Miti e storie del giornalismo sportivo, nato per emozionare

19 Maggio 2016 di Stefano Olivari

Come facevano i giornali sportivi a vendere più di adesso in un’Italia in cui l’analfabetismo in senso stretto, non quello funzionale di cui si parla soltanto da poco, sfiorava il 50%? La battuta facile è che i giornali sportivi sono fatti proprio per gli analfabeti, la verità banale è che oggi esistono molti altri modi di informarsi. Questo non toglie che la stampa sportiva italiana abbia avuto una grande importanza nel migliorare la cultura di base del paese, portando verso la lettura masse di persone fino a quel momento interessate soltanto alla propria vita quotidiana anche perché il tempo libero dal lavoro non esisteva (i concetti di weekend lungo, apericena e wellness non erano ancora stati sdoganati). Importante è quindi l’opera di Gianfranco Colasante, che nel suo Miti e storie del giornalismo sportivo – La stampa sportiva italiana dall’Ottocento al Fascismo (editore Garage Group, Roma) analizza le vite e le carriere di uomini monumento e di illustri sconosciuti, accomunati dall’essere stati per anni punti di riferimento di appassionati e addetti ai lavori.

Da Costamagna a Emilio De Martino, passando per Cougnet, Lando Ferretti, Emilio Colombo, Bruno Roghi, Giuseppe Ambrosini e tanti altri, si arriva fino all’epoca di Gianni Brera (Brera escluso, anche se vengono citati molti suoi velenosi giudizi sulle generazioni che lo avevano preceduto) attraverso il racconto, portato avanti con il tono giusto e un linguaggio per niente polveroso, di storie che spiegano il senso del loro passaggio in questo mondo. Significativo è che quasi nessuno nasca come giornalista e che al giornalismo siano tutti arrivati da altre professioni e spesso per caso, dopo un incontro fortunato o una raccomandazione per trovare un lavoro, uno qualsiasi. In quasi tutti la passione per lo sport superava quella per la scrittura in senso stretto, differenziando così questo settore fin da subito dal resto del giornalismo italiano.
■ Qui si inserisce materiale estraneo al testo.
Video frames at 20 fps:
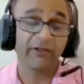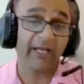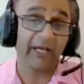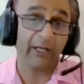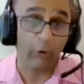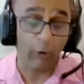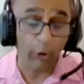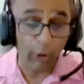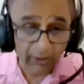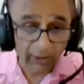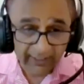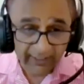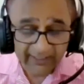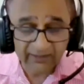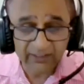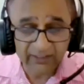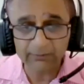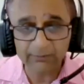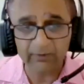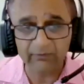they are already
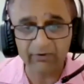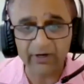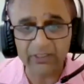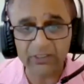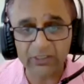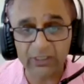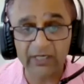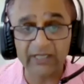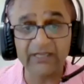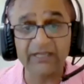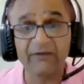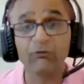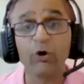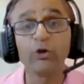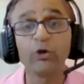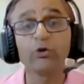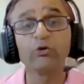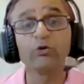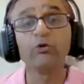in this profession and they want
L’esempio degli esempi è Vittorio Pozzo, impiegato alla Pirelli per arrivare alla fine del mese e straordinario allenatore (non pagato) nei ritagli di tempo, che fino alla morte avvenuta nel 1968 fu una firma importante della Stampa.
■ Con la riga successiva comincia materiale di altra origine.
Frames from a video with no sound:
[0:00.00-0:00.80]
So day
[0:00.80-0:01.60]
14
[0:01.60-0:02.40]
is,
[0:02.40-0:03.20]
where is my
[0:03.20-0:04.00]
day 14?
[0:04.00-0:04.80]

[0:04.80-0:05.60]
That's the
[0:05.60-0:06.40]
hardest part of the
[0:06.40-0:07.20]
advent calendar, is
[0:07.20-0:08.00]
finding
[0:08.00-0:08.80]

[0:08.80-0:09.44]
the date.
In altre parole, molti dei difetti e dei pregi del giornalismo sportivo sono spiegabili con le sue origini: racconto che deve emozionare le masse e creare contrapposizioni o discussione, non critica (che pure esisteva, anche più di adesso) rivolta al classico pubblico dei giornali. Un giornalismo ritenuto di serie B, decisamente non adatto (ieri e oggi) a chi snobba la materia e a chi insegue una carriera nel senso piccolo borghese dell’espressione. Colasante, giornalista di Pescara che ha lavorato per decenni al CONI e che attualmente dirige un sito molto interessante, www.sportolimpico.it, ha il merito di non proporre alcuna tesi: il suo è un lavoro di ricerca davvero completo, rielaborato molto bene e proposto anche con un certa ironia. Speriamo davvero di leggerne il seguito, anche se è chiaro che la supremazia indiscussa della parola scritta si ferma agli anni Quaranta.